──────── Input for this task
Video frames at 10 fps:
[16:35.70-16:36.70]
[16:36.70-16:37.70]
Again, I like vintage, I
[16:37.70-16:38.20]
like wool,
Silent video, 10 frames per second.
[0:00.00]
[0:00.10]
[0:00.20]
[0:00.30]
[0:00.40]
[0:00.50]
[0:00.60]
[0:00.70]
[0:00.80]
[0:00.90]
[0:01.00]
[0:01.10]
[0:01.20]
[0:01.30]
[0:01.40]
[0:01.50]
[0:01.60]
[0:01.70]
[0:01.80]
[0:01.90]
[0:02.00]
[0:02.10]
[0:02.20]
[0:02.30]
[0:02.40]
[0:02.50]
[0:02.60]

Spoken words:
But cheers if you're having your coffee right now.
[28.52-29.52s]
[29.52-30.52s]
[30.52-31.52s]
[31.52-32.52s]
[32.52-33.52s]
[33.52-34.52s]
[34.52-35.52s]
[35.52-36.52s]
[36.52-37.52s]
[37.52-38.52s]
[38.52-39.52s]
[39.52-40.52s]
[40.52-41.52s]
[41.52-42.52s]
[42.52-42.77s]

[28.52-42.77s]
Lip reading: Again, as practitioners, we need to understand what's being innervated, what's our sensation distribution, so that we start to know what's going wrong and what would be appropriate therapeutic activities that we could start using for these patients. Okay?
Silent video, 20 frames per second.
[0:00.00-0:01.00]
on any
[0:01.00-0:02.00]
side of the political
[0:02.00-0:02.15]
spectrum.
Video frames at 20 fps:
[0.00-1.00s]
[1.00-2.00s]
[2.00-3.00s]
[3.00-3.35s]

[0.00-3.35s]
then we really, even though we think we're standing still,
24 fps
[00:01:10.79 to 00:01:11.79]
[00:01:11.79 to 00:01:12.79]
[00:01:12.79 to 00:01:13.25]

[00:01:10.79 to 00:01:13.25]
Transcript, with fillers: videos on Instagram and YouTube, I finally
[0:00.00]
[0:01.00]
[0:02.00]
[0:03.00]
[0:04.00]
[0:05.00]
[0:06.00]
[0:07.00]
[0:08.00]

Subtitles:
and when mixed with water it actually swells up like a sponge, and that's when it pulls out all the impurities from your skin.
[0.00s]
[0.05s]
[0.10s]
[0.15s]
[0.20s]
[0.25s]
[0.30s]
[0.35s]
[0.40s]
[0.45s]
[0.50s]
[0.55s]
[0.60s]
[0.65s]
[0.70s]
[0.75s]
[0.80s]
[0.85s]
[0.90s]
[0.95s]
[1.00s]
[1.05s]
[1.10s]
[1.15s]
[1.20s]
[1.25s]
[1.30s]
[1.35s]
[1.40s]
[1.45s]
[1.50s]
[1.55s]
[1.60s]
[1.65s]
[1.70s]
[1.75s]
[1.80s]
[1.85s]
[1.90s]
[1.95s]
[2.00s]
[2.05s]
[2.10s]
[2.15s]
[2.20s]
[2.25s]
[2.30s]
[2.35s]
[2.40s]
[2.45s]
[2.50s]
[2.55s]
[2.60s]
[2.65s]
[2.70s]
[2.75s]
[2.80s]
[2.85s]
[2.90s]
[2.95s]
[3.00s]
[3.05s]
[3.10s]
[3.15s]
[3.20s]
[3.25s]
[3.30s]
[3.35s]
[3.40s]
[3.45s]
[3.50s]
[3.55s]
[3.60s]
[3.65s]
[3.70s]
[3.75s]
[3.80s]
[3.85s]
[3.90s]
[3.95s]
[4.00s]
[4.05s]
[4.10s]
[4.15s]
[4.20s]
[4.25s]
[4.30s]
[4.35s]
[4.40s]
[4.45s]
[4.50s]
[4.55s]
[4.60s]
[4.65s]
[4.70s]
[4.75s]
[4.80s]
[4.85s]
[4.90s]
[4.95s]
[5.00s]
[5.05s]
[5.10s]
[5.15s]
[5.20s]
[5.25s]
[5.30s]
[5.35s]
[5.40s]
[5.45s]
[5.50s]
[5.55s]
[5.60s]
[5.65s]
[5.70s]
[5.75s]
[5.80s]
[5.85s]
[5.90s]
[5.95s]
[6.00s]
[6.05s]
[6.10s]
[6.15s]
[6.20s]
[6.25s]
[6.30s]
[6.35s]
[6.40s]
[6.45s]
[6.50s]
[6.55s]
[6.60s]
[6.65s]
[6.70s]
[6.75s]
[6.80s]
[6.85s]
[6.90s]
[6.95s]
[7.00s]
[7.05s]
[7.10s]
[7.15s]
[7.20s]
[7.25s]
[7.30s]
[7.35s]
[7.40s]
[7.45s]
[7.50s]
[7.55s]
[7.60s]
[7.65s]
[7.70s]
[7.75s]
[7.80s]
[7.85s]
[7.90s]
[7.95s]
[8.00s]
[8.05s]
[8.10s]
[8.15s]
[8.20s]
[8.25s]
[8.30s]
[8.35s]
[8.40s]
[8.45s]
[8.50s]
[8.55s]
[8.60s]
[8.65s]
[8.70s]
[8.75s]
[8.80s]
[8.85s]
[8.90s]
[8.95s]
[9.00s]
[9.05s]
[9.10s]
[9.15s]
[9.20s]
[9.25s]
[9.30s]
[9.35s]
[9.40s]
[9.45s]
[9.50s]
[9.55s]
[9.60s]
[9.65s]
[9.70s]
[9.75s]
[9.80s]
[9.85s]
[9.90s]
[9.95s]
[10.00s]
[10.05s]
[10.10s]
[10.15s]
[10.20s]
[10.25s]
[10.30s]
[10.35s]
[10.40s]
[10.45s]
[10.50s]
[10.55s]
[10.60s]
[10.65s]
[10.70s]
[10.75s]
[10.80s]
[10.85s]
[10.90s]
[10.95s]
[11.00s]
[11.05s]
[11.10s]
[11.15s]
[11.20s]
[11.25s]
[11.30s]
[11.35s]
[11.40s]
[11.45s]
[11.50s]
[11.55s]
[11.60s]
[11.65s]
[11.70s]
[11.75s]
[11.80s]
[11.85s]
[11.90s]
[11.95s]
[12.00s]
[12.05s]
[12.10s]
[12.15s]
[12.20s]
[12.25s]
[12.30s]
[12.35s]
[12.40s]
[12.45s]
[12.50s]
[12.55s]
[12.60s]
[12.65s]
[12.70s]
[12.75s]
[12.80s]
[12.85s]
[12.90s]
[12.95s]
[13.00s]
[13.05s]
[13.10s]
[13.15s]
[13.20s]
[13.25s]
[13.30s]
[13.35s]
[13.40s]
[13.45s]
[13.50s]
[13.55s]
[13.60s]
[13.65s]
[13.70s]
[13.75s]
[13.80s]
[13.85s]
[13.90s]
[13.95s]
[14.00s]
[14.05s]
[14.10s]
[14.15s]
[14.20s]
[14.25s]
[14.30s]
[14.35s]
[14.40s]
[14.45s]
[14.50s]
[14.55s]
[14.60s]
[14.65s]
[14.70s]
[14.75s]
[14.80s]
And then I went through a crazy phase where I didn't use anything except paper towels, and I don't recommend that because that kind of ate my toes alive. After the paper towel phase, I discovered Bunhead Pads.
────────────────
__What you are asked to do__.
Transcribe all of the data so that each line matches the source exactly.

__Output for this exercise__.
Video frames at 10 fps:
[16:35.70-16:36.70]
[16:36.70-16:37.70]
Again, I like vintage, I
[16:37.70-16:38.20]
like wool,
Silent video, 10 frames per second.
[0:00.00]
[0:00.10]
[0:00.20]
[0:00.30]
[0:00.40]
[0:00.50]
[0:00.60]
[0:00.70]
[0:00.80]
[0:00.90]
[0:01.00]
[0:01.10]
[0:01.20]
[0:01.30]
[0:01.40]
[0:01.50]
[0:01.60]
[0:01.70]
[0:01.80]
[0:01.90]
[0:02.00]
[0:02.10]
[0:02.20]
[0:02.30]
[0:02.40]
[0:02.50]
[0:02.60]

Spoken words:
But cheers if you're having your coffee right now.
[28.52-29.52s]
[29.52-30.52s]
[30.52-31.52s]
[31.52-32.52s]
[32.52-33.52s]
[33.52-34.52s]
[34.52-35.52s]
[35.52-36.52s]
[36.52-37.52s]
[37.52-38.52s]
[38.52-39.52s]
[39.52-40.52s]
[40.52-41.52s]
[41.52-42.52s]
[42.52-42.77s]

[28.52-42.77s]
Lip reading: Again, as practitioners, we need to understand what's being innervated, what's our sensation distribution, so that we start to know what's going wrong and what would be appropriate therapeutic activities that we could start using for these patients. Okay?
Silent video, 20 frames per second.
[0:00.00-0:01.00]
on any
[0:01.00-0:02.00]
side of the political
[0:02.00-0:02.15]
spectrum.
Video frames at 20 fps:
[0.00-1.00s]
[1.00-2.00s]
[2.00-3.00s]
[3.00-3.35s]

[0.00-3.35s]
then we really, even though we think we're standing still,
24 fps
[00:01:10.79 to 00:01:11.79]
[00:01:11.79 to 00:01:12.79]
[00:01:12.79 to 00:01:13.25]

[00:01:10.79 to 00:01:13.25]
Transcript, with fillers: videos on Instagram and YouTube, I finally
[0:00.00]
[0:01.00]
[0:02.00]
[0:03.00]
[0:04.00]
[0:05.00]
[0:06.00]
[0:07.00]
[0:08.00]

Subtitles:
and when mixed with water it actually swells up like a sponge, and that's when it pulls out all the impurities from your skin.
[0.00s]
[0.05s]
[0.10s]
[0.15s]
[0.20s]
[0.25s]
[0.30s]
[0.35s]
[0.40s]
[0.45s]
[0.50s]
[0.55s]
[0.60s]
[0.65s]
[0.70s]
[0.75s]
[0.80s]
[0.85s]
[0.90s]
[0.95s]
[1.00s]
[1.05s]
[1.10s]
[1.15s]
[1.20s]
[1.25s]
[1.30s]
[1.35s]
[1.40s]
[1.45s]
[1.50s]
[1.55s]
[1.60s]
[1.65s]
[1.70s]
[1.75s]
[1.80s]
[1.85s]
[1.90s]
[1.95s]
[2.00s]
[2.05s]
[2.10s]
[2.15s]
[2.20s]
[2.25s]
[2.30s]
[2.35s]
[2.40s]
[2.45s]
[2.50s]
[2.55s]
[2.60s]
[2.65s]
[2.70s]
[2.75s]
[2.80s]
[2.85s]
[2.90s]
[2.95s]
[3.00s]
[3.05s]
[3.10s]
[3.15s]
[3.20s]
[3.25s]
[3.30s]
[3.35s]
[3.40s]
[3.45s]
[3.50s]
[3.55s]
[3.60s]
[3.65s]
[3.70s]
[3.75s]
[3.80s]
[3.85s]
[3.90s]
[3.95s]
[4.00s]
[4.05s]
[4.10s]
[4.15s]
[4.20s]
[4.25s]
[4.30s]
[4.35s]
[4.40s]
[4.45s]
[4.50s]
[4.55s]
[4.60s]
[4.65s]
[4.70s]
[4.75s]
[4.80s]
[4.85s]
[4.90s]
[4.95s]
[5.00s]
[5.05s]
[5.10s]
[5.15s]
[5.20s]
[5.25s]
[5.30s]
[5.35s]
[5.40s]
[5.45s]
[5.50s]
[5.55s]
[5.60s]
[5.65s]
[5.70s]
[5.75s]
[5.80s]
[5.85s]
[5.90s]
[5.95s]
[6.00s]
[6.05s]
[6.10s]
[6.15s]
[6.20s]
[6.25s]
[6.30s]
[6.35s]
[6.40s]
[6.45s]
[6.50s]
[6.55s]
[6.60s]
[6.65s]
[6.70s]
[6.75s]
[6.80s]
[6.85s]
[6.90s]
[6.95s]
[7.00s]
[7.05s]
[7.10s]
[7.15s]
[7.20s]
[7.25s]
[7.30s]
[7.35s]
[7.40s]
[7.45s]
[7.50s]
[7.55s]
[7.60s]
[7.65s]
[7.70s]
[7.75s]
[7.80s]
[7.85s]
[7.90s]
[7.95s]
[8.00s]
[8.05s]
[8.10s]
[8.15s]
[8.20s]
[8.25s]
[8.30s]
[8.35s]
[8.40s]
[8.45s]
[8.50s]
[8.55s]
[8.60s]
[8.65s]
[8.70s]
[8.75s]
[8.80s]
[8.85s]
[8.90s]
[8.95s]
[9.00s]
[9.05s]
[9.10s]
[9.15s]
[9.20s]
[9.25s]
[9.30s]
[9.35s]
[9.40s]
[9.45s]
[9.50s]
[9.55s]
[9.60s]
[9.65s]
[9.70s]
[9.75s]
[9.80s]
[9.85s]
[9.90s]
[9.95s]
[10.00s]
[10.05s]
[10.10s]
[10.15s]
[10.20s]
[10.25s]
[10.30s]
[10.35s]
[10.40s]
[10.45s]
[10.50s]
[10.55s]
[10.60s]
[10.65s]
[10.70s]
[10.75s]
[10.80s]
[10.85s]
[10.90s]
[10.95s]
[11.00s]
[11.05s]
[11.10s]
[11.15s]
[11.20s]
[11.25s]
[11.30s]
[11.35s]
[11.40s]
[11.45s]
[11.50s]
[11.55s]
[11.60s]
[11.65s]
[11.70s]
[11.75s]
[11.80s]
[11.85s]
[11.90s]
[11.95s]
[12.00s]
[12.05s]
[12.10s]
[12.15s]
[12.20s]
[12.25s]
[12.30s]
[12.35s]
[12.40s]
[12.45s]
[12.50s]
[12.55s]
[12.60s]
[12.65s]
[12.70s]
[12.75s]
[12.80s]
[12.85s]
[12.90s]
[12.95s]
[13.00s]
[13.05s]
[13.10s]
[13.15s]
[13.20s]
[13.25s]
[13.30s]
[13.35s]
[13.40s]
[13.45s]
[13.50s]
[13.55s]
[13.60s]
[13.65s]
[13.70s]
[13.75s]
[13.80s]
[13.85s]
[13.90s]
[13.95s]
[14.00s]
[14.05s]
[14.10s]
[14.15s]
[14.20s]
[14.25s]
[14.30s]
[14.35s]
[14.40s]
[14.45s]
[14.50s]
[14.55s]
[14.60s]
[14.65s]
[14.70s]
[14.75s]
[14.80s]
And then I went through a crazy phase where I didn't use anything except paper towels, and I don't recommend that because that kind of ate my toes alive. After the paper towel phase, I discovered Bunhead Pads.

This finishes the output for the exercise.